Problem requirements: Nothing is to be altered. Print each record in full.

Data provided:
-------

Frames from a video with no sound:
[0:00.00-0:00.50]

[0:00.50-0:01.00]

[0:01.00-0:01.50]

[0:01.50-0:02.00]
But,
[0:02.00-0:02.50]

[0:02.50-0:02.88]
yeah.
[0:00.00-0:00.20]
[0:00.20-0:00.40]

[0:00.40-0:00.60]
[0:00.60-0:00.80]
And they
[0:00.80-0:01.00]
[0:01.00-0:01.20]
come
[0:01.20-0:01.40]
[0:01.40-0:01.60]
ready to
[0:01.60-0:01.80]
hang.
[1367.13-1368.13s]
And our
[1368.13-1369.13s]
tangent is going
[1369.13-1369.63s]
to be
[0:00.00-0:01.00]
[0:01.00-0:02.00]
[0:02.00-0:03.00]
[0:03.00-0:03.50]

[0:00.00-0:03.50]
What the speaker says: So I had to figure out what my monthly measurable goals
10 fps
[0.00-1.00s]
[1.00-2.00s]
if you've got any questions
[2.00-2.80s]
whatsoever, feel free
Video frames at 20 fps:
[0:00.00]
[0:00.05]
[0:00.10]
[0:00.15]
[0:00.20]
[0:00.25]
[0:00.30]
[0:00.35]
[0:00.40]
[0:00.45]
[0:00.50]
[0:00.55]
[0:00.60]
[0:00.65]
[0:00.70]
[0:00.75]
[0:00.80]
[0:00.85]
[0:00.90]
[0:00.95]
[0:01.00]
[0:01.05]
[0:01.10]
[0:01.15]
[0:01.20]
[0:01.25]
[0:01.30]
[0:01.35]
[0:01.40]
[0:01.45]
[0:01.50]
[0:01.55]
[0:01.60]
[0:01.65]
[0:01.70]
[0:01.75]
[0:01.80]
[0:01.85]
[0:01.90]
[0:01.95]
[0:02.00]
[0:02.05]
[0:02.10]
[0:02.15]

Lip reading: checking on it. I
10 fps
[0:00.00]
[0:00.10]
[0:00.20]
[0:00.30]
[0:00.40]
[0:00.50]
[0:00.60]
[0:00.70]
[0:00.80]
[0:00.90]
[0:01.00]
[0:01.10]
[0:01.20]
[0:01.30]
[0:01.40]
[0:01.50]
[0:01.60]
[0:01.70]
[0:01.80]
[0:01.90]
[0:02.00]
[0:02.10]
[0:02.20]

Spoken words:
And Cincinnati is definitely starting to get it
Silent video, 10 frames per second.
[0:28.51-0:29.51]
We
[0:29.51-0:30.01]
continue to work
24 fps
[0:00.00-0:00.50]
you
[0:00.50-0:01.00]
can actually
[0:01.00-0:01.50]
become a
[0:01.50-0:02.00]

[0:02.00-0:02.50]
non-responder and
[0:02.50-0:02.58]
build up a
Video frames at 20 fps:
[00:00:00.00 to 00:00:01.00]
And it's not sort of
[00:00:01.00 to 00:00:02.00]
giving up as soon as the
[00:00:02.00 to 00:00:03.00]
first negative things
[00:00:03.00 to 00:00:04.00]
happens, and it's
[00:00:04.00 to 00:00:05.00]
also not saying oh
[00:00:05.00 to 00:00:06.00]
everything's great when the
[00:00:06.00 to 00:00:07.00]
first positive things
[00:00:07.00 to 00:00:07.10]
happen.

-------

Response area:
Frames from a video with no sound:
[0:00.00-0:00.50]

[0:00.50-0:01.00]

[0:01.00-0:01.50]

[0:01.50-0:02.00]
But,
[0:02.00-0:02.50]

[0:02.50-0:02.88]
yeah.
[0:00.00-0:00.20]
[0:00.20-0:00.40]

[0:00.40-0:00.60]
[0:00.60-0:00.80]
And they
[0:00.80-0:01.00]
[0:01.00-0:01.20]
come
[0:01.20-0:01.40]
[0:01.40-0:01.60]
ready to
[0:01.60-0:01.80]
hang.
[1367.13-1368.13s]
And our
[1368.13-1369.13s]
tangent is going
[1369.13-1369.63s]
to be
[0:00.00-0:01.00]
[0:01.00-0:02.00]
[0:02.00-0:03.00]
[0:03.00-0:03.50]

[0:00.00-0:03.50]
What the speaker says: So I had to figure out what my monthly measurable goals
10 fps
[0.00-1.00s]
[1.00-2.00s]
if you've got any questions
[2.00-2.80s]
whatsoever, feel free
Video frames at 20 fps:
[0:00.00]
[0:00.05]
[0:00.10]
[0:00.15]
[0:00.20]
[0:00.25]
[0:00.30]
[0:00.35]
[0:00.40]
[0:00.45]
[0:00.50]
[0:00.55]
[0:00.60]
[0:00.65]
[0:00.70]
[0:00.75]
[0:00.80]
[0:00.85]
[0:00.90]
[0:00.95]
[0:01.00]
[0:01.05]
[0:01.10]
[0:01.15]
[0:01.20]
[0:01.25]
[0:01.30]
[0:01.35]
[0:01.40]
[0:01.45]
[0:01.50]
[0:01.55]
[0:01.60]
[0:01.65]
[0:01.70]
[0:01.75]
[0:01.80]
[0:01.85]
[0:01.90]
[0:01.95]
[0:02.00]
[0:02.05]
[0:02.10]
[0:02.15]

Lip reading: checking on it. I
10 fps
[0:00.00]
[0:00.10]
[0:00.20]
[0:00.30]
[0:00.40]
[0:00.50]
[0:00.60]
[0:00.70]
[0:00.80]
[0:00.90]
[0:01.00]
[0:01.10]
[0:01.20]
[0:01.30]
[0:01.40]
[0:01.50]
[0:01.60]
[0:01.70]
[0:01.80]
[0:01.90]
[0:02.00]
[0:02.10]
[0:02.20]

Spoken words:
And Cincinnati is definitely starting to get it
Silent video, 10 frames per second.
[0:28.51-0:29.51]
We
[0:29.51-0:30.01]
continue to work
24 fps
[0:00.00-0:00.50]
you
[0:00.50-0:01.00]
can actually
[0:01.00-0:01.50]
become a
[0:01.50-0:02.00]

[0:02.00-0:02.50]
non-responder and
[0:02.50-0:02.58]
build up a
Video frames at 20 fps:
[00:00:00.00 to 00:00:01.00]
And it's not sort of
[00:00:01.00 to 00:00:02.00]
giving up as soon as the
[00:00:02.00 to 00:00:03.00]
first negative things
[00:00:03.00 to 00:00:04.00]
happens, and it's
[00:00:04.00 to 00:00:05.00]
also not saying oh
[00:00:05.00 to 00:00:06.00]
everything's great when the
[00:00:06.00 to 00:00:07.00]
first positive things
[00:00:07.00 to 00:00:07.10]
happen.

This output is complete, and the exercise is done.